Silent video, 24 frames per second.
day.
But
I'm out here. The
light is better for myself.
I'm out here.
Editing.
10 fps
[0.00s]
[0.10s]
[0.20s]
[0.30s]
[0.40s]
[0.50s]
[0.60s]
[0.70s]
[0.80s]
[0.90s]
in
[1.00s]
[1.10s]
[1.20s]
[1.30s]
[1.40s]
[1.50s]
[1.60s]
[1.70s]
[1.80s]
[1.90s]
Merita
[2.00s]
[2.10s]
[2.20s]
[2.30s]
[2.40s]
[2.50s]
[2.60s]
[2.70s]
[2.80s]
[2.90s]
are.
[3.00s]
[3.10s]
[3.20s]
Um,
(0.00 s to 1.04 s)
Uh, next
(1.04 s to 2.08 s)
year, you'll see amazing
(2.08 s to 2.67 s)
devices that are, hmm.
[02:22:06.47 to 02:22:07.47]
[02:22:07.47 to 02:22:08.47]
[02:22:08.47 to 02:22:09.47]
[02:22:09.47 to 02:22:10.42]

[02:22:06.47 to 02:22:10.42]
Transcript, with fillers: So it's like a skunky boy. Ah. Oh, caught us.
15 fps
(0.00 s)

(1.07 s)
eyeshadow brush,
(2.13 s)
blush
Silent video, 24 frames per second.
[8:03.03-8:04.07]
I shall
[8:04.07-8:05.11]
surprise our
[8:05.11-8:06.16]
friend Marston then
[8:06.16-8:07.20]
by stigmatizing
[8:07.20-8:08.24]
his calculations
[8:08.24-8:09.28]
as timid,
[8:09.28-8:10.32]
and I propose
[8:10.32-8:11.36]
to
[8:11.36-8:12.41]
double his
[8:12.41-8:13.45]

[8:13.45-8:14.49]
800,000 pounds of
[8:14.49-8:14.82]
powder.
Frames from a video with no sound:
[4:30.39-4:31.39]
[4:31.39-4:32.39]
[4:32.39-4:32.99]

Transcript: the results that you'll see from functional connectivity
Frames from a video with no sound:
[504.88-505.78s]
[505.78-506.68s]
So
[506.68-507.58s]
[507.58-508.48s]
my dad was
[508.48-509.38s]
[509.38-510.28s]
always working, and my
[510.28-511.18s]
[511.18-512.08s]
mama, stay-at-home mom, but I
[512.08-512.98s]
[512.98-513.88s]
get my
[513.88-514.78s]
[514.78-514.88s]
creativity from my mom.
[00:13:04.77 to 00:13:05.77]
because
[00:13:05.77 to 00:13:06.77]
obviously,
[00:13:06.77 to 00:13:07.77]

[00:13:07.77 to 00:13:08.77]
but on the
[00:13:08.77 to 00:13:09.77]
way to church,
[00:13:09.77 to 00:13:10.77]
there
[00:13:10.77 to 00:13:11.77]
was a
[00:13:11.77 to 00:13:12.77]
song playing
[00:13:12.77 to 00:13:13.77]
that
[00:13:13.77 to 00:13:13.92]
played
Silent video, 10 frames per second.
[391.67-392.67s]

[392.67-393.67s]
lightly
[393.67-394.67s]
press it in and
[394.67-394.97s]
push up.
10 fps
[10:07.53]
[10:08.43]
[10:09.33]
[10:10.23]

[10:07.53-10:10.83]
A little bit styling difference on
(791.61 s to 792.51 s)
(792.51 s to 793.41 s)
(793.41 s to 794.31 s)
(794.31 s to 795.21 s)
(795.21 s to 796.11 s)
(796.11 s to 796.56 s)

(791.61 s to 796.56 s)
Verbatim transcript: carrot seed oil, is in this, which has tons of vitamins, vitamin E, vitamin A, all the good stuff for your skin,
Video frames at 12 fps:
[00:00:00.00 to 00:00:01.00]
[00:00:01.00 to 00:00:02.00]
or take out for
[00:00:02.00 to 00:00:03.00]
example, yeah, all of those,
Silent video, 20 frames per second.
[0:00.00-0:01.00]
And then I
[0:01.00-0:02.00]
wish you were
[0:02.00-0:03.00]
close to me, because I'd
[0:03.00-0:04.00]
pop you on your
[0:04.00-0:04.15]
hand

▸ **Directions for this task**
The entries are to be transcribed exactly, each line in full.

▸ **Solution to the exercise**
Silent video, 24 frames per second.
day.
But
I'm out here. The
light is better for myself.
I'm out here.
Editing.
10 fps
[0.00s]
[0.10s]
[0.20s]
[0.30s]
[0.40s]
[0.50s]
[0.60s]
[0.70s]
[0.80s]
[0.90s]
in
[1.00s]
[1.10s]
[1.20s]
[1.30s]
[1.40s]
[1.50s]
[1.60s]
[1.70s]
[1.80s]
[1.90s]
Merita
[2.00s]
[2.10s]
[2.20s]
[2.30s]
[2.40s]
[2.50s]
[2.60s]
[2.70s]
[2.80s]
[2.90s]
are.
[3.00s]
[3.10s]
[3.20s]
Um,
(0.00 s to 1.04 s)
Uh, next
(1.04 s to 2.08 s)
year, you'll see amazing
(2.08 s to 2.67 s)
devices that are, hmm.
[02:22:06.47 to 02:22:07.47]
[02:22:07.47 to 02:22:08.47]
[02:22:08.47 to 02:22:09.47]
[02:22:09.47 to 02:22:10.42]

[02:22:06.47 to 02:22:10.42]
Transcript, with fillers: So it's like a skunky boy. Ah. Oh, caught us.
15 fps
(0.00 s)

(1.07 s)
eyeshadow brush,
(2.13 s)
blush
Silent video, 24 frames per second.
[8:03.03-8:04.07]
I shall
[8:04.07-8:05.11]
surprise our
[8:05.11-8:06.16]
friend Marston then
[8:06.16-8:07.20]
by stigmatizing
[8:07.20-8:08.24]
his calculations
[8:08.24-8:09.28]
as timid,
[8:09.28-8:10.32]
and I propose
[8:10.32-8:11.36]
to
[8:11.36-8:12.41]
double his
[8:12.41-8:13.45]

[8:13.45-8:14.49]
800,000 pounds of
[8:14.49-8:14.82]
powder.
Frames from a video with no sound:
[4:30.39-4:31.39]
[4:31.39-4:32.39]
[4:32.39-4:32.99]

Transcript: the results that you'll see from functional connectivity
Frames from a video with no sound:
[504.88-505.78s]
[505.78-506.68s]
So
[506.68-507.58s]
[507.58-508.48s]
my dad was
[508.48-509.38s]
[509.38-510.28s]
always working, and my
[510.28-511.18s]
[511.18-512.08s]
mama, stay-at-home mom, but I
[512.08-512.98s]
[512.98-513.88s]
get my
[513.88-514.78s]
[514.78-514.88s]
creativity from my mom.
[00:13:04.77 to 00:13:05.77]
because
[00:13:05.77 to 00:13:06.77]
obviously,
[00:13:06.77 to 00:13:07.77]

[00:13:07.77 to 00:13:08.77]
but on the
[00:13:08.77 to 00:13:09.77]
way to church,
[00:13:09.77 to 00:13:10.77]
there
[00:13:10.77 to 00:13:11.77]
was a
[00:13:11.77 to 00:13:12.77]
song playing
[00:13:12.77 to 00:13:13.77]
that
[00:13:13.77 to 00:13:13.92]
played
Silent video, 10 frames per second.
[391.67-392.67s]

[392.67-393.67s]
lightly
[393.67-394.67s]
press it in and
[394.67-394.97s]
push up.
10 fps
[10:07.53]
[10:08.43]
[10:09.33]
[10:10.23]

[10:07.53-10:10.83]
A little bit styling difference on
(791.61 s to 792.51 s)
(792.51 s to 793.41 s)
(793.41 s to 794.31 s)
(794.31 s to 795.21 s)
(795.21 s to 796.11 s)
(796.11 s to 796.56 s)

(791.61 s to 796.56 s)
Verbatim transcript: carrot seed oil, is in this, which has tons of vitamins, vitamin E, vitamin A, all the good stuff for your skin,
Video frames at 12 fps:
[00:00:00.00 to 00:00:01.00]
[00:00:01.00 to 00:00:02.00]
or take out for
[00:00:02.00 to 00:00:03.00]
example, yeah, all of those,
Silent video, 20 frames per second.
[0:00.00-0:01.00]
And then I
[0:01.00-0:02.00]
wish you were
[0:02.00-0:03.00]
close to me, because I'd
[0:03.00-0:04.00]
pop you on your
[0:04.00-0:04.15]
hand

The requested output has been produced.